Libeskind''s new building is not just architecture, it is a sculpture, a social sculpture - as Joseph Beuys would say - where people meet, argue, discuss, learn and walk, eat and drink. The Museum is a lively place, a history workshop and think-tank all in one, which gives room for people to form their own opinions and to make their own temporary museum.
The multiperspectivity of the permanent exhibition with its branching out into social history and cultural history offers many ways to interpret German military history. The new exhibition focuses on the human being, the anthropological side of violence. The military is just the famous tip of an iceberg whose centre of gravity is far below the water line in the field of anthropology and the cultural history of man.

Visitors are offered two main openings to military history, each clearly separated from the other in terms of both space and method. On the one hand, there is the classical chronological tour, the journey in time in the wings of the historical arsenal building and, on the other hand, there is the thematic cross-section, the theme tour in the new building designed by Daniel Libeskind.

One showroom of the new building for example is completely dedicated to the topic of War and Remembrance. Each human being is full of memories. But it is not only individuals who form a memory; communities do so as well. Another floor is dedicated to the topics of the Military and Society and Politics and Force. The relations between the military and civilian worlds are manifold. The visitors find in this floor sub-topics like the Military and Language, the Military and Music, the Military and Fashion, and War and Play. Ambivalence as a basic concept in exhibiting and contextualizing objects can be explored here very well by looking at a doll''s house that was built in 1944 and belonged to an English girl. The girl lived in London and had made her doll''s house fit for war by blackening the windows, preparing gas-proof cots for her baby dolls, and setting up a so-called "Anderson shelter" in the garden. As you stand in front of the doll's house and see in the background the imposing form of a 16 meter tall V2-rocket, the presentation makes the V2-rocket tangible in all its ambivalence. On the one hand it is regarded as a technical marvel and at the starting point for civilian space travel, while on the other hand it was developed and used in World War II as a weapon against the civilian populations of London and Antwerp. More people died not from the weapon itself, but rather from brutal forced labour in the Mittelbau-Dora concentration camp, where the V2 was built underground starting in January 1944.

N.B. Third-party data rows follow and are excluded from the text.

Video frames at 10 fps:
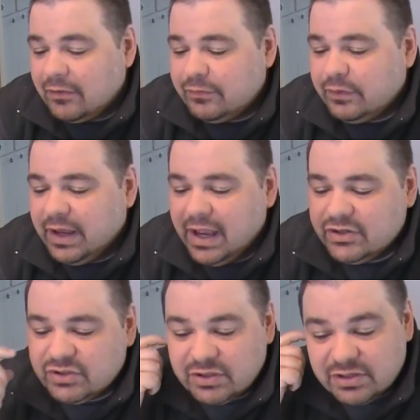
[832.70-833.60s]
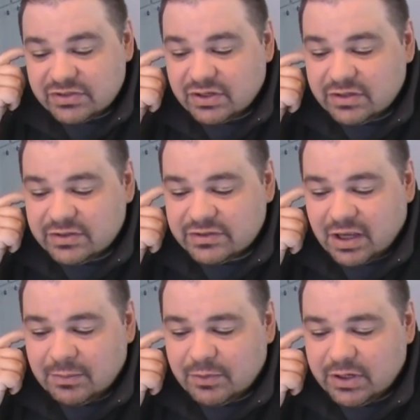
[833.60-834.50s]
Free action, discard this
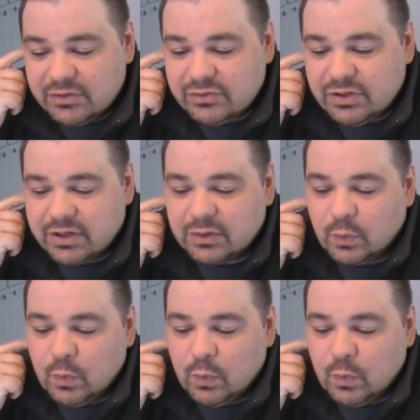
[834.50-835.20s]
upgrade to target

Other topics displayed in the wedge are the Formation of Bodies, Animals and the Military and Suffering from War. The close link between the military and civilian use of technical developments is explained to the visitor in a wing on the ground floor entitled the Military and Technology. There is also the topical complex of Protection and Destruction which deals with the competition between fire and stone, protective and destructive weapons throughout the centuries.

The chronology tour starts on the ground floor of the western wing of the old building spanning from the late Middle Ages to 1914. The exhibition is arranged on different levels and offers different "depths of information". The first floor houses similar areas devoted to the World War Era of 1914 to 1945 and the period from 1945 to the present.

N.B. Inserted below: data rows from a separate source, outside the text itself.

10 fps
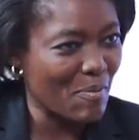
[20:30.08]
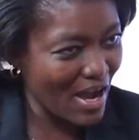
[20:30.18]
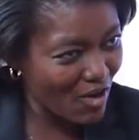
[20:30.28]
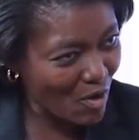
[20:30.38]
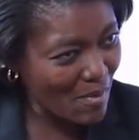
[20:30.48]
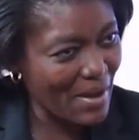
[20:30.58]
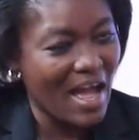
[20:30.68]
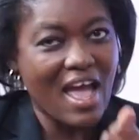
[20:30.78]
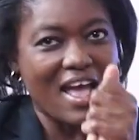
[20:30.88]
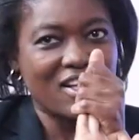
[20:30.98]

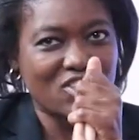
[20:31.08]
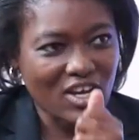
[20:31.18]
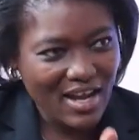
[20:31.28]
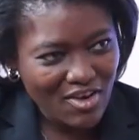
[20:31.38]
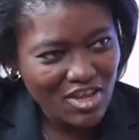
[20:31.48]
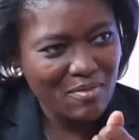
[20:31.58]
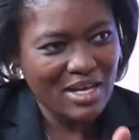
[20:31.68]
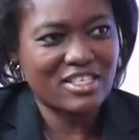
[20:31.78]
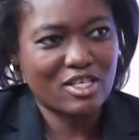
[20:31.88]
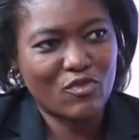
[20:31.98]
bakomoba. So can you
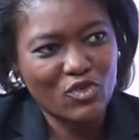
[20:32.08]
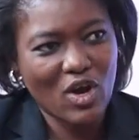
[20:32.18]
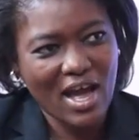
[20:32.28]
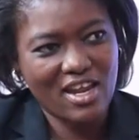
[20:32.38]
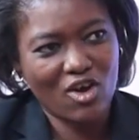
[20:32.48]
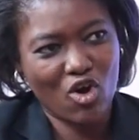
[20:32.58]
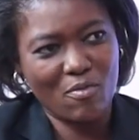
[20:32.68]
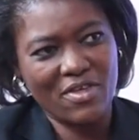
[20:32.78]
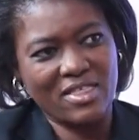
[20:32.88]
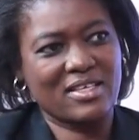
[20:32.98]
imagine if you had a
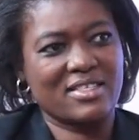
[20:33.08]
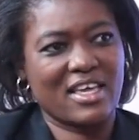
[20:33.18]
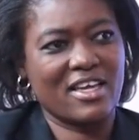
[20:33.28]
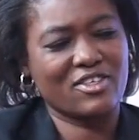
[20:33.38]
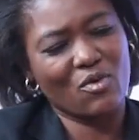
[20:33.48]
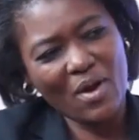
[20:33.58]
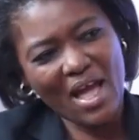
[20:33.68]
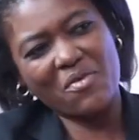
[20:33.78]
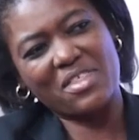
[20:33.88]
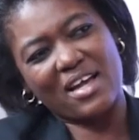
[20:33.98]
home with these eight? Where
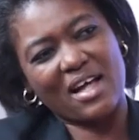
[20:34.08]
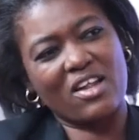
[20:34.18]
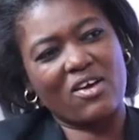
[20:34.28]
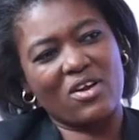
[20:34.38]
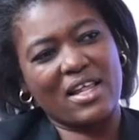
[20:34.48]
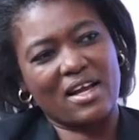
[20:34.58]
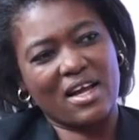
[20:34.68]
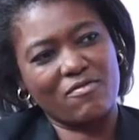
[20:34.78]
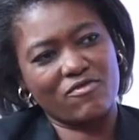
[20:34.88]
would the cholera come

Variable special exhibitions in different areas and events like discussions, film talks, multimedia presentations, concerts, poetry slams and other formats amend the new permanent exhibition since its opening in 2011.

Experiences in the long process of a conceptual and architectual redesign of our house concern its constant advancement according to international museum standarts of restoration, climate control,. and also the importance of a balanced concept of space for permanent and special exhibitions and for different kinds of events and programmes. Of particular importance for the success of our museum proved to be its general orientation as an open minded, science-based historical forum. In contrast to a ''company museum'', that presents mainly official points of view, the Military Historical Museum of the Bundeswehr seeks to encourage creative, open and unbiased discussions and sees itself as a forum for critical examination of military history and for creating a dialog ue on the role of war and the military in the past, present and future.